Your instructions. Take the listing from its first line through the line that contains "(57.49 s to 58.49 s)" and please retype those lines exactly, leaving out the pictures.

Data extracts.
○ ○ ○ ○ ○ ○ ○

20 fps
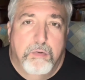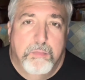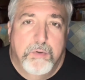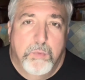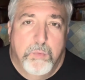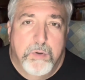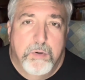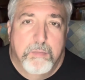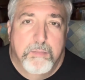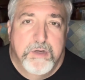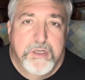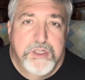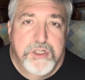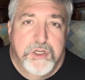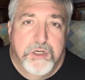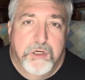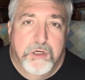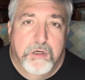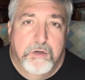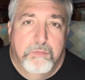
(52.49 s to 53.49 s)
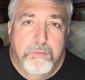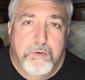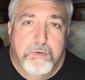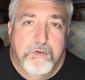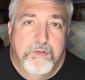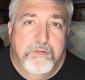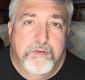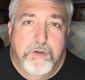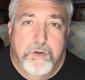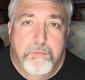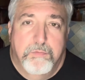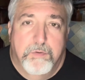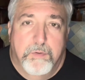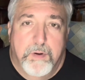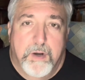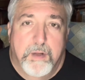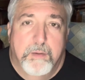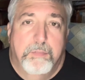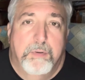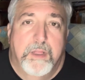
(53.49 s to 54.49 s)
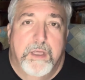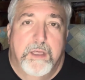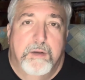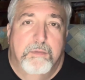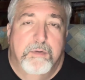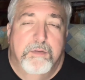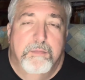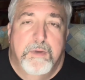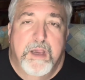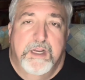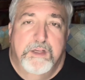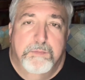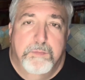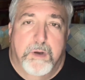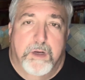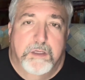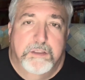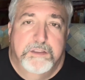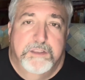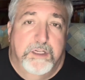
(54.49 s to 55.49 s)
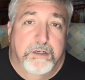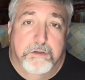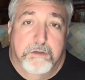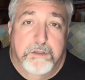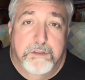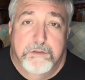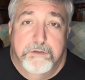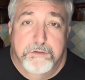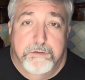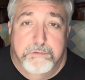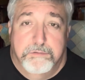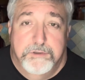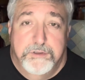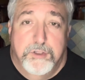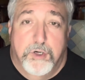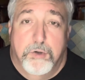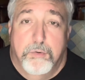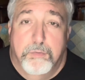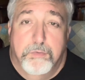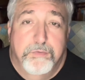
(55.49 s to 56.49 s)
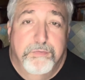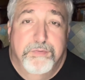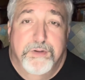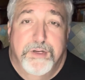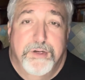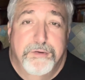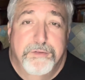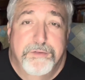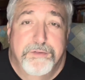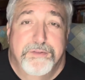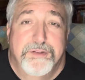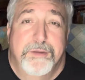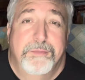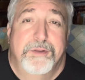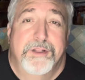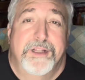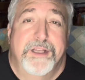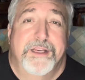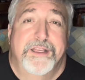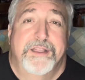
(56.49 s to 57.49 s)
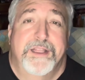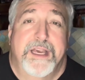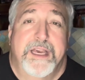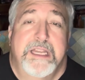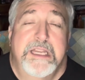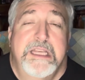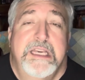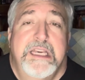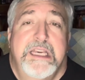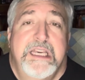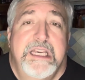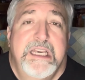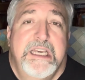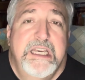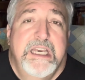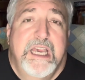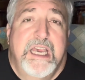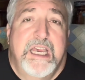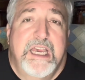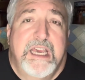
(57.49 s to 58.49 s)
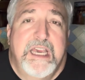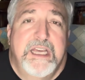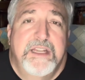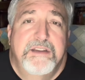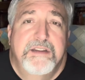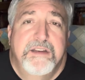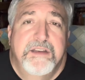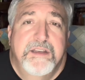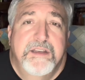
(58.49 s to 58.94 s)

and we were much younger, and we were just goofing around playing with Matchbox cars or Star Wars figures or something like that. And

○ ○ ○ ○ ○ ○ ○

Result for this exercise.
20 fps
(52.49 s to 53.49 s)
(53.49 s to 54.49 s)
(54.49 s to 55.49 s)
(55.49 s to 56.49 s)
(56.49 s to 57.49 s)
(57.49 s to 58.49 s)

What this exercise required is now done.